What is at issue is not appetite for the secondary market but the future pipeline. It helps that pension funds are as aggressive sellers as they are buyers, prompted partly by a desire to rationalise their fund manager relationships, but also as a result of structural allocation shifts. According to private equity research firm Preqin, pension funds form the largest group (21%) of non-traditional investors in the secondary market, followed by private-sector pension funds (13%).
Divestments last year by CalPERS, the California Public Employees' Retirement System, included an $800m portfolio of LP interests. The same source claims 287 investors are looking to sell private equity or real estate portfolios in the secondary market in the next two years, 9% of them immediately.
According to Marc Weiss, who leads Partners Group's global real estate secondary investment business, there is a trend for larger pension funds to move towards safer, more secure investments in their respective home countries.
The shift is making them rethink their long-term holdings in non-core open-ended real estate funds with a 10-year life. But there is traction in Asian markets, where he says Partners Group has been able to find arbitrage opportunities created by market opacity.
Certainly the market drivers have changed. Basle III and Solvency II are forcing banks and insurers to reduce the risk profile of their balance sheets. At the same time, banks that made commitments to funds to build relationship are now likely to dispose of them.
Add to that a couple of trillion in Europe and the US in maturing debt. Loan-to-value ratios are lower, and lenders are more conservative. "The only thing that would solve the problem is a hockey-stick trend in values. None of us really believes that is going to happen," says Giller.

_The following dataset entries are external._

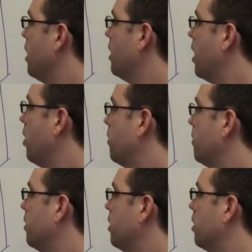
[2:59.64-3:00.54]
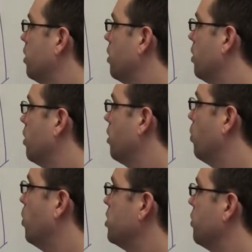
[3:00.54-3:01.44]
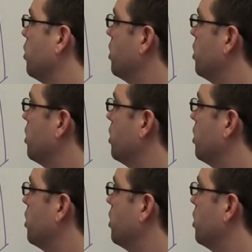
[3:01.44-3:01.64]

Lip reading: Now, once I've got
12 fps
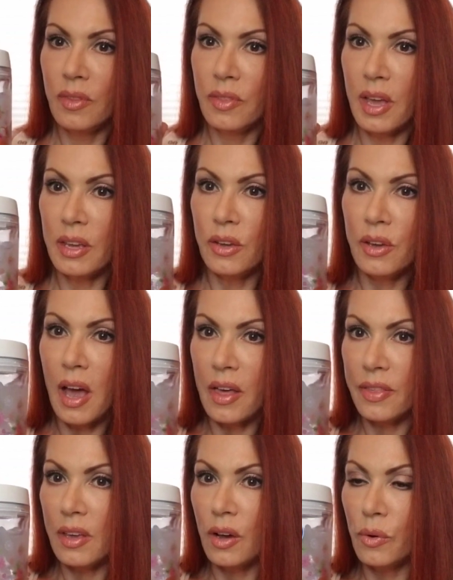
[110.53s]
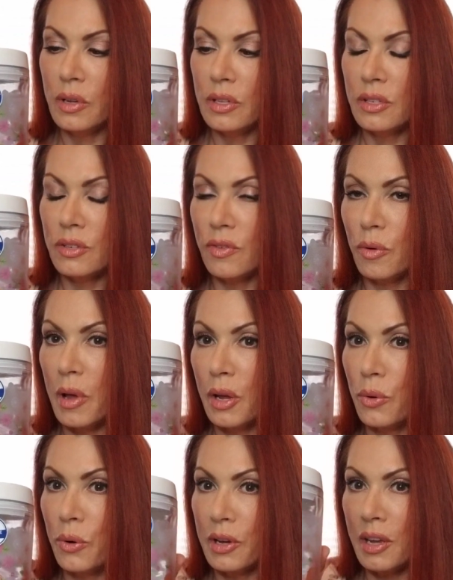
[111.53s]
thank you, Kathy Owens, for my
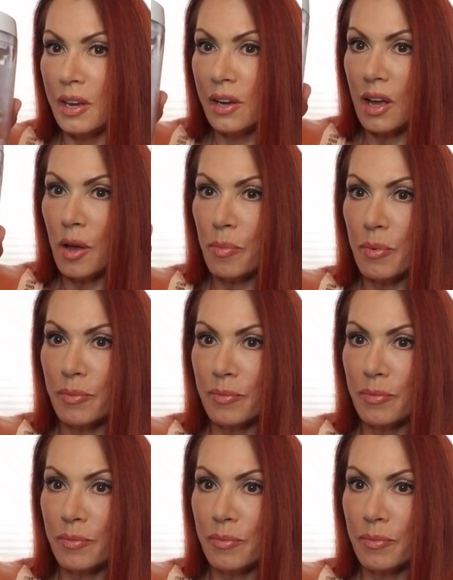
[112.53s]
quirky cup.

Hence the demand for recapitalisation, even if the increased interest on the supply side is not necessarily the result of secondary scarcity. But it might make sense to see recapitalisation and secondaries as opportunities along the same continuum. GPs unable to recapitalise their funds will find LPs looking to the secondary market to shed their interests. Aviva Investors pursues both secondaries and ‘recaps', as do seasoned secondary investors Liquid Realty and Madison International.

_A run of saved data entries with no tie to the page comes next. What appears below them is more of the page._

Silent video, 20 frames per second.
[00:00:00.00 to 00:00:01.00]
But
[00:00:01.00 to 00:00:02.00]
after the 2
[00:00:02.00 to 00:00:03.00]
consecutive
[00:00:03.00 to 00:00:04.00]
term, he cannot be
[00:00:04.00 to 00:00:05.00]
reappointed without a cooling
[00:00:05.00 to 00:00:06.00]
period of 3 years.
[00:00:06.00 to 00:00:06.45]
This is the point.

The markets for secondaries and recapitalisations are "similar but different", says Giller. When a fund needs more equity, it might look at recapitalisation on a debt or private equity basis. Investors looking for more capital might scout the secondaries market for an investor to buy its interest in the same fund.

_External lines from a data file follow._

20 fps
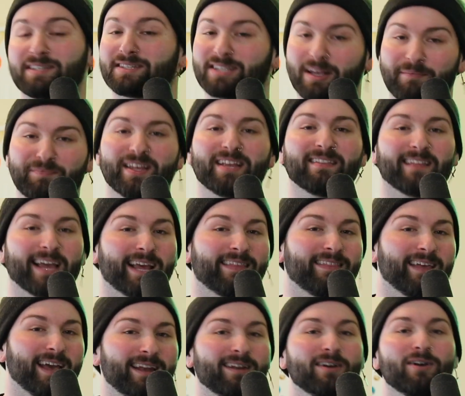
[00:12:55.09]
something like
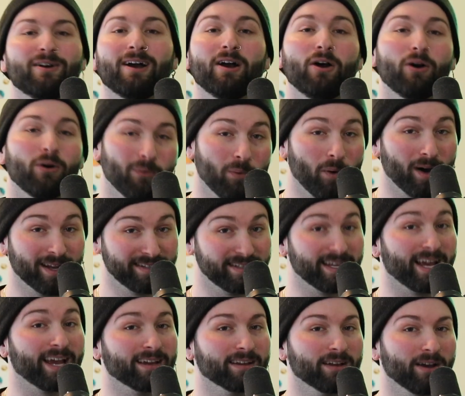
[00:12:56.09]
that one
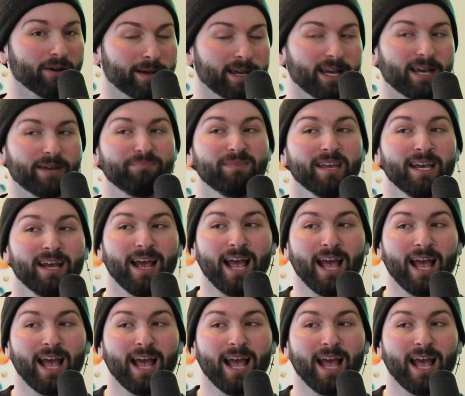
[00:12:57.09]
day, okay?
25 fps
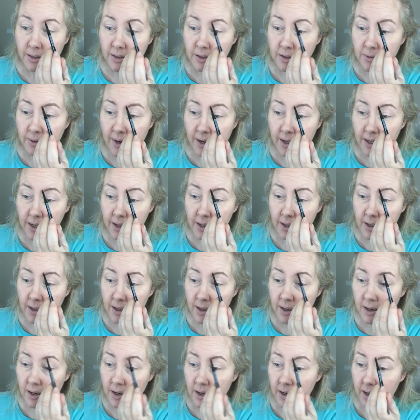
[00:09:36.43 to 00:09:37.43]
Are you ready?
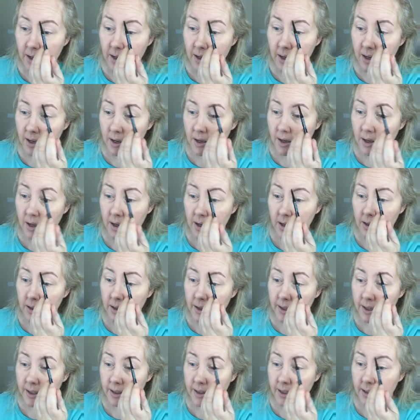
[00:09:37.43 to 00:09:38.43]

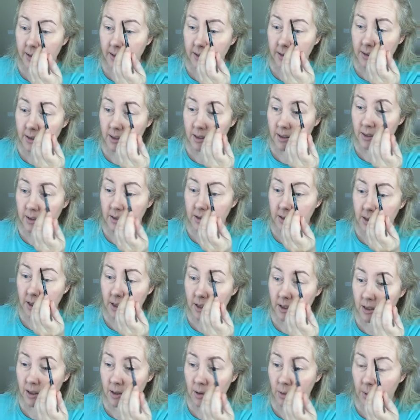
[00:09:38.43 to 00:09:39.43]
Look at this. It's
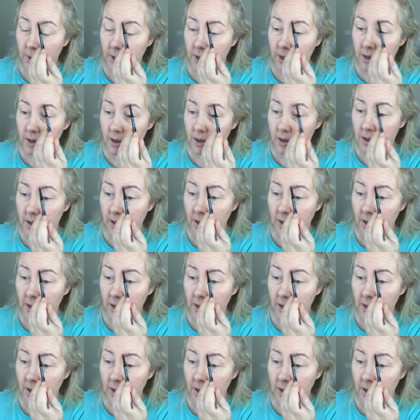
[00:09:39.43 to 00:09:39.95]
going to look weird.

"It is the same vehicle you provide capital around, but to different recipients," he says. "The drivers are different. I look at them as being counter-cyclical. Recapitalisation is important in a downward trending market where liquidity is constrained and fund managers are unable to draw more money from LPs.
"You're seeing it in Europe now as we were in the US a couple of years ago," adds Giller.
"Real estate is a capital pig - it always needs more money."
Yet other investors in secondaries rule out investing in recaps altogether. "There's one compelling reason why we're not active in fund recaps: alignment," says Boyle.
"We don't want to be in a different part of the capital structure from our partners, and to be the only capital in the fund would create misalignment."